Применение / Значение

Меченой РНК в результате такой протокол может быть гибридизированных к человеку, вирусные, или пользовательские микрочипы, чтобы оценить реакцию экспрессии генов в инфицированных клетках в культуре. Microarray платформах меняются, поэтому следуйте инструкции производителя для приготовления смеси из гибридизации меченого зонда.

Использование специально созданных poxvirus массив ^1, мы смогли классифицировать гены в общие категории "рано" или "поздно", основанный на сроках гибридизации сигнала и действительно ли вирусной репликации ДНК, необходимые для стенограммы обнаружения. Мы наблюдали ожидается функциональных категорий генов в каждой временной класса (то есть, ожидается в начале, промежуточных и поздних генов) изменения, чтобы точные сроки транскрипции.

Методы, используемые в этой работе, в состоянии предсказать транскрипции генов вируса рано или поздно в цикл репликации, но труднее отличительной раннего только против генов с ранней и поздней промоутер с стенограммы с двойным раннего / позднего промотора может сохраняться и быть обнаружено на поздних временах. Кроме того, прогон транскрипции поздних вирусных генов могут влиять на сигнал в данный зонд / пятна на линейке, а РНК-гибридизации с массивом может исходить из назначенных ORF или вверх по течению ORF. Черепица массивы пытались решить эту проблему, однако проблемы остаются в обнаружении пробегать транскрипции использованием гибридизации подходов ^2,3,4.

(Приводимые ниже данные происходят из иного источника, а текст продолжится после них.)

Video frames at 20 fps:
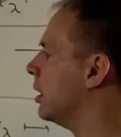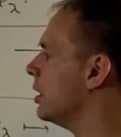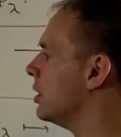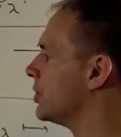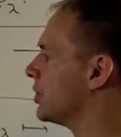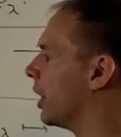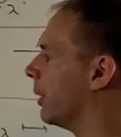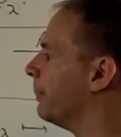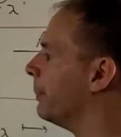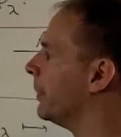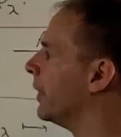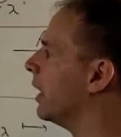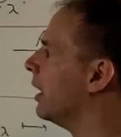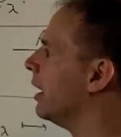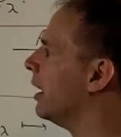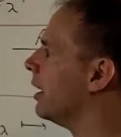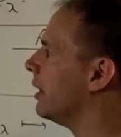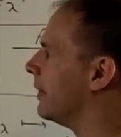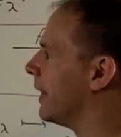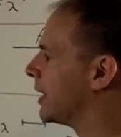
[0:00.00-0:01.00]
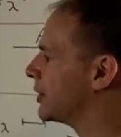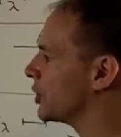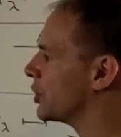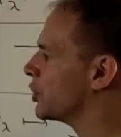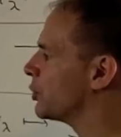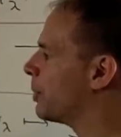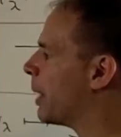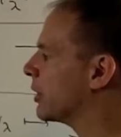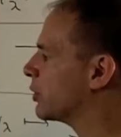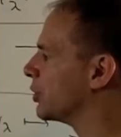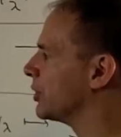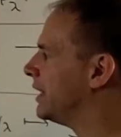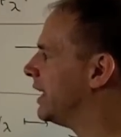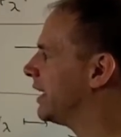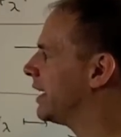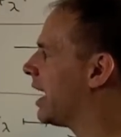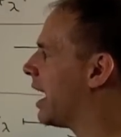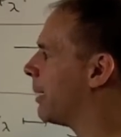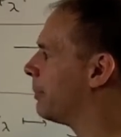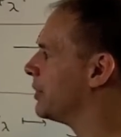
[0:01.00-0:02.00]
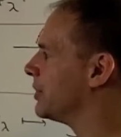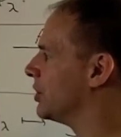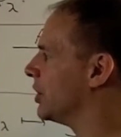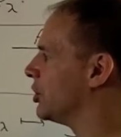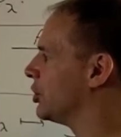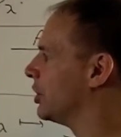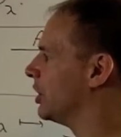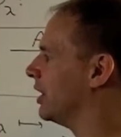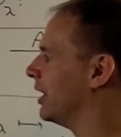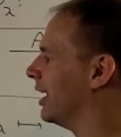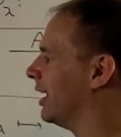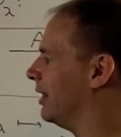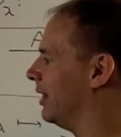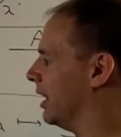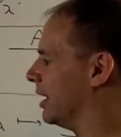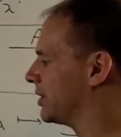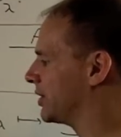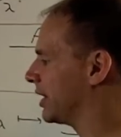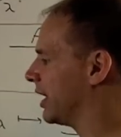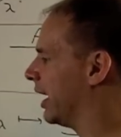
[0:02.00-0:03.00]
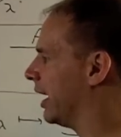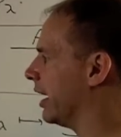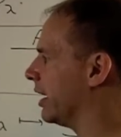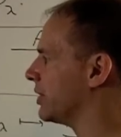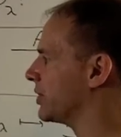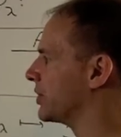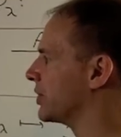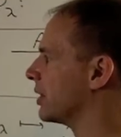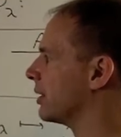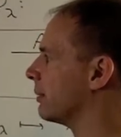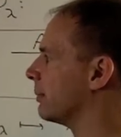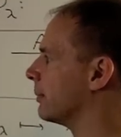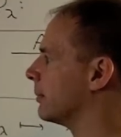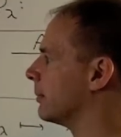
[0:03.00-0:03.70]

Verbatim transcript: So that's our spectral decomposition in this case.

Хост транскрипционной модели также может быть оценена с помощью этих методов. Тем не менее, вакцины кодирует различные механизмы для подавления хоста ответов, и принимающих транскрипционный ответ может быть уменьшена по сравнению с другими стимулами ^5,6,7,8. Так как выражение многих генов, участвующих в защите организма меняется после заражения, вклад вирусных генов, которые противодействуют иммунного ответа должны быть приняты во внимание.

Используя эти методы, карта транскрипционной сроки все вирусные гены могут быть выявлены и использованы для допроса функций от неизвестных вирусных генов. Кроме того, эти методы могут быть использованы, чтобы вскрыть сложные диалога между вирусом и хозяином. Эти методы широко применимы для других хост-системами возбудителя инфекции. Если возбудитель интереса не указал полиаденилированной мРНК, альтернативные методы могут быть использованы непосредственно этикетке общей РНК, без линейного усиления. Анализируя хозяина и выражение гена вируса во время синхронного инфекции, эти методы позволяют получить представление о взаимодействии вируса с принимающей клеточного окружения, а также принимающих против защиты от вирусной инфекции.